No idea what you mean. If you mean you want to know whether this error
was simulated or not, look in the error state. But the point of this
series is to avoid the dev_err() in the first place, in which case why
do we care whether it was simulated or not, if we hit the err it is a
bug and CI should be flagging it.
-Chris
Daniel Vetter July 20, 2017, 8:18 p.m.
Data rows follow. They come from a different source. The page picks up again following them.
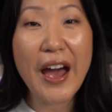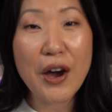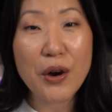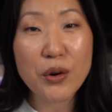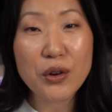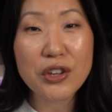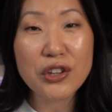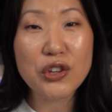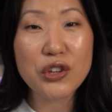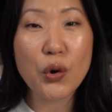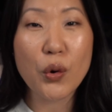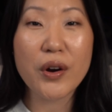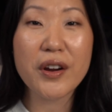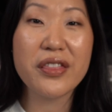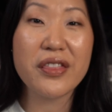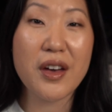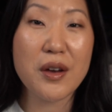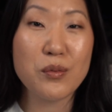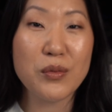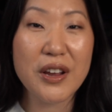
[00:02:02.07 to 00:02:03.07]
out your
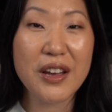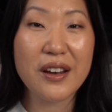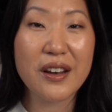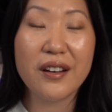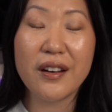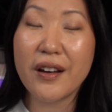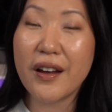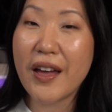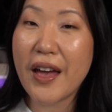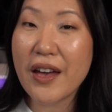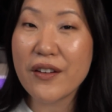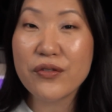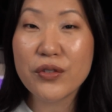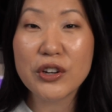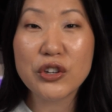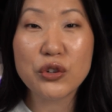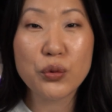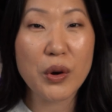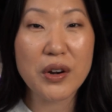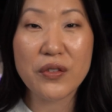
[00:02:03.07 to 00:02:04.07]
thumbnail
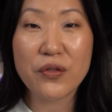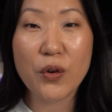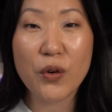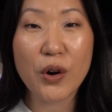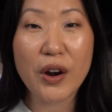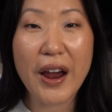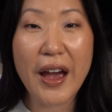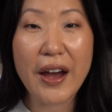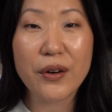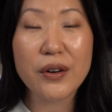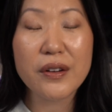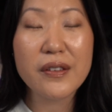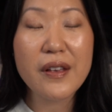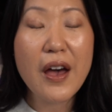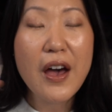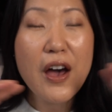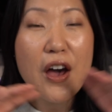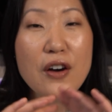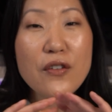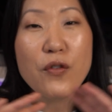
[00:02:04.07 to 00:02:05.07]
every twenty-four hours
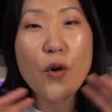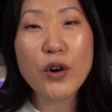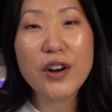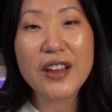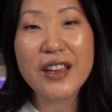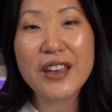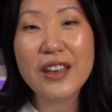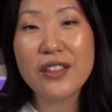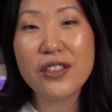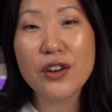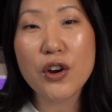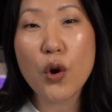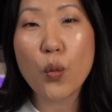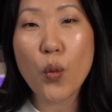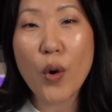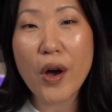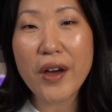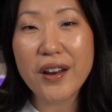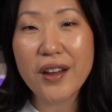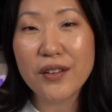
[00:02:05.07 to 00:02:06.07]
for either
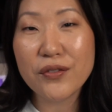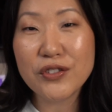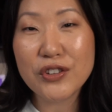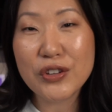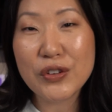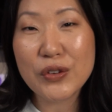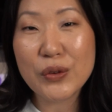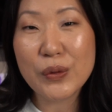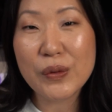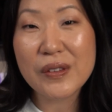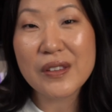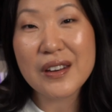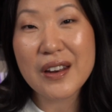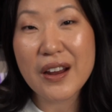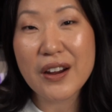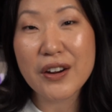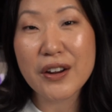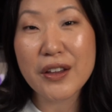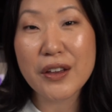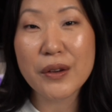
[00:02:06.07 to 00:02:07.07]
one of two
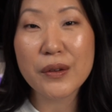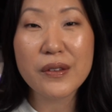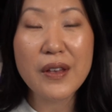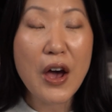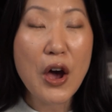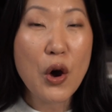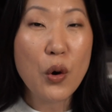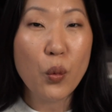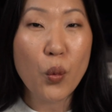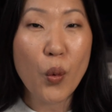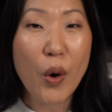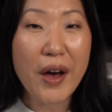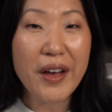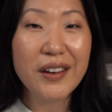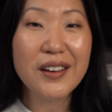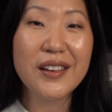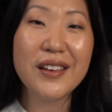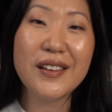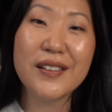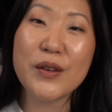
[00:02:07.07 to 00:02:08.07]
scenarios.
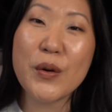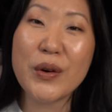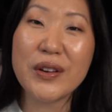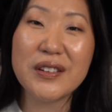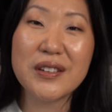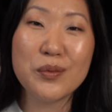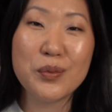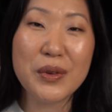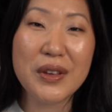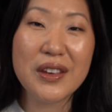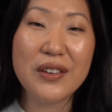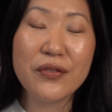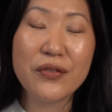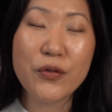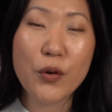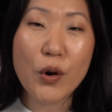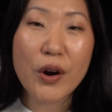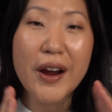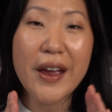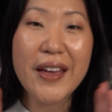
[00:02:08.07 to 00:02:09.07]
One is going to be
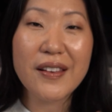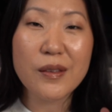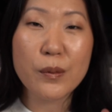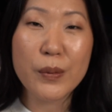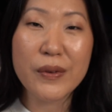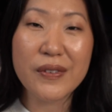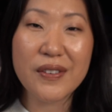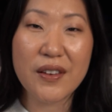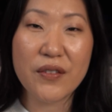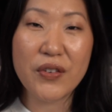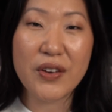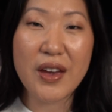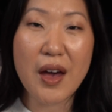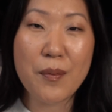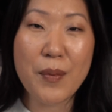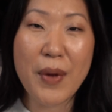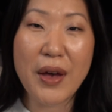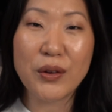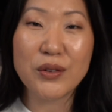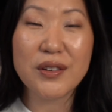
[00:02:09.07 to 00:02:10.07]
for a specific
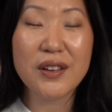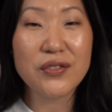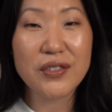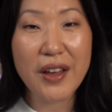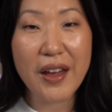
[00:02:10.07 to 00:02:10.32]
amount of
UTC | #4
On Thu, Jul 20, 2017 at 10:16 PM, Chris Wilson <chris@chris-wilson.co.uk> wrote:
> Quoting Daniel Vetter (2017-07-20 21:04:50)
>> On Thu, Jul 20, 2017 at 9:47 PM, Chris Wilson <chris@chris-wilson.co.uk> wrote:
>> >> diff --git a/drivers/gpu/drm/i915/intel_display.c b/drivers/gpu/drm/i915/intel_display.c
>> >> index 02b1f4966049..995522e40ec1 100644
>> >> --- a/drivers/gpu/drm/i915/intel_display.c
>> >> +++ b/drivers/gpu/drm/i915/intel_display.c
>> >> @@ -3471,6 +3471,12 @@ void intel_prepare_reset(struct drm_i915_private *dev_priv)
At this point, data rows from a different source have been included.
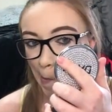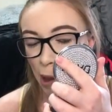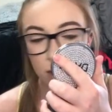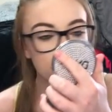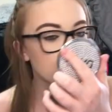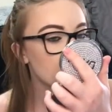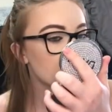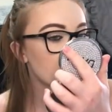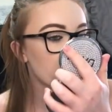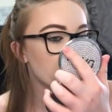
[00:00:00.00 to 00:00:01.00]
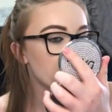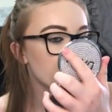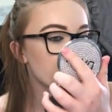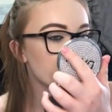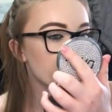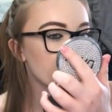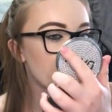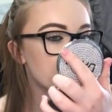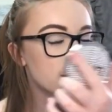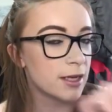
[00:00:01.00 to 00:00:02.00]
Also, like,
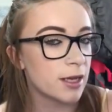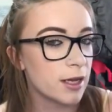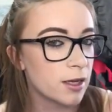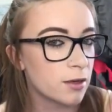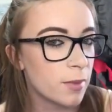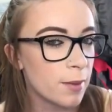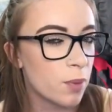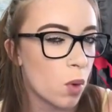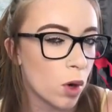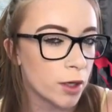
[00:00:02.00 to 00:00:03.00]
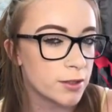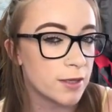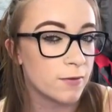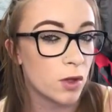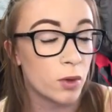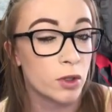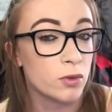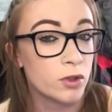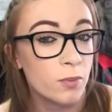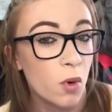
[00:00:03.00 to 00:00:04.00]
it's sinking into my pores, even though I
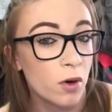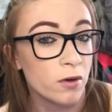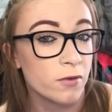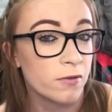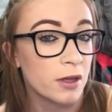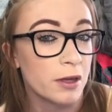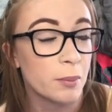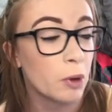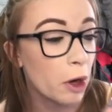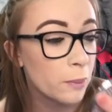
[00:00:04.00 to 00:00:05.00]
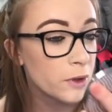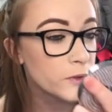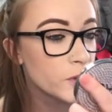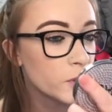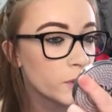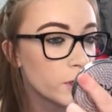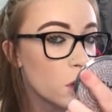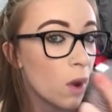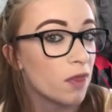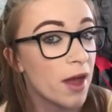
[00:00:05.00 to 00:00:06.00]
used a pore filling primer, so I don't really
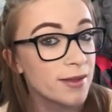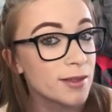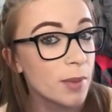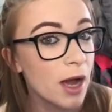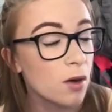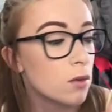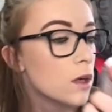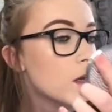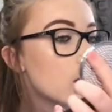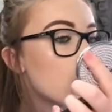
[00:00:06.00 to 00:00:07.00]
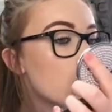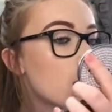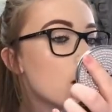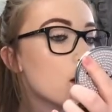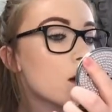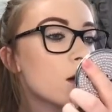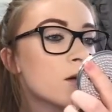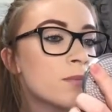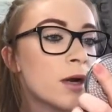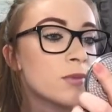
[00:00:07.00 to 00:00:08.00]
know what that's about.
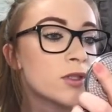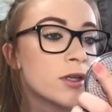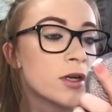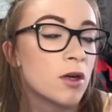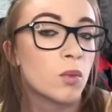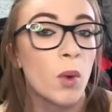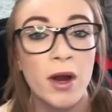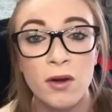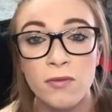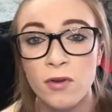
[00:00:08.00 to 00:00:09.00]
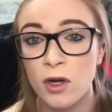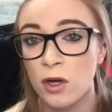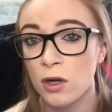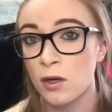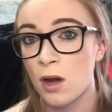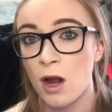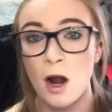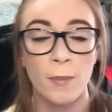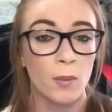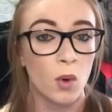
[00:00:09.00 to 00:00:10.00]
But I'm just gonna wear it for a
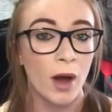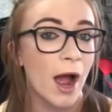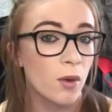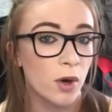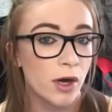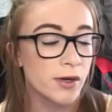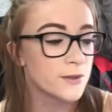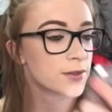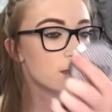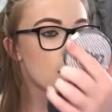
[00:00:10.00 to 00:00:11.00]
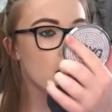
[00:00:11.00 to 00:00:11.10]
couple more hours,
>> >>             !gpu_reset_clobbers_display(dev_priv))
>> >>                 return;
>> >>
>> >> +       /* We have a modeset vs reset deadlock, defensively unbreak it.
>> >> +        *
>> >> +        * FIXME: We can do a _lot_ better, this is just a first iteration.*/
>> >> +       i915_gem_set_wedged(dev_priv);
>> >> +       DRM_DEBUG_DRIVER("Wedging GPU to avoid deadlocks with pending modeset updates\n");
>> >
>> > I meant this a dev_err(). It has user visible impact and user data loss.
>>
>> stop_rings is gone so I can't differentiate, and DRM_ERROR breaks CI.
>> Which after your timeout is the only point of this patch really.
>
> So drop this patch. If the only reason is to sweep the bug under the
> carpet, don't. I thought this patch was to move the wedge to where you
> planned to replace it with the refined approach to abort the modeset.
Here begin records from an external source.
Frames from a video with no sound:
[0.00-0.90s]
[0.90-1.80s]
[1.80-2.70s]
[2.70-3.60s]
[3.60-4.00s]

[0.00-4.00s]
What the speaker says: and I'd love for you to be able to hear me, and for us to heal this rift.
It fixes a regression we have in CI, because the dmesg-warn can hide
other stuff. If you want, resurrect some better way to handle that,
meanwhile this here gets the job done. Since the latter patches don't
work I'm proposing just this one here for merging.
-Daniel
diff mbox

Patch

diff --git a/drivers/gpu/drm/i915/intel_display.c b/drivers/gpu/drm/i915/intel_display.c
index 02b1f4966049..995522e40ec1 100644
--- a/drivers/gpu/drm/i915/intel_display.c
+++ b/drivers/gpu/drm/i915/intel_display.c
@@ -3471,6 +3471,12 @@  void intel_prepare_reset(struct drm_i915_private *dev_priv)
 	    !gpu_reset_clobbers_display(dev_priv))
 		return;
 
+	/* We have a modeset vs reset deadlock, defensively unbreak it.
+	 *
+	 * FIXME: We can do a _lot_ better, this is just a first iteration.*/
+	i915_gem_set_wedged(dev_priv);
+	DRM_DEBUG_DRIVER("Wedging GPU to avoid deadlocks with pending modeset updates\n");
+
 	/*
 	 * Need mode_config.mutex so that we don't
 	 * trample ongoing ->detect() and whatnot.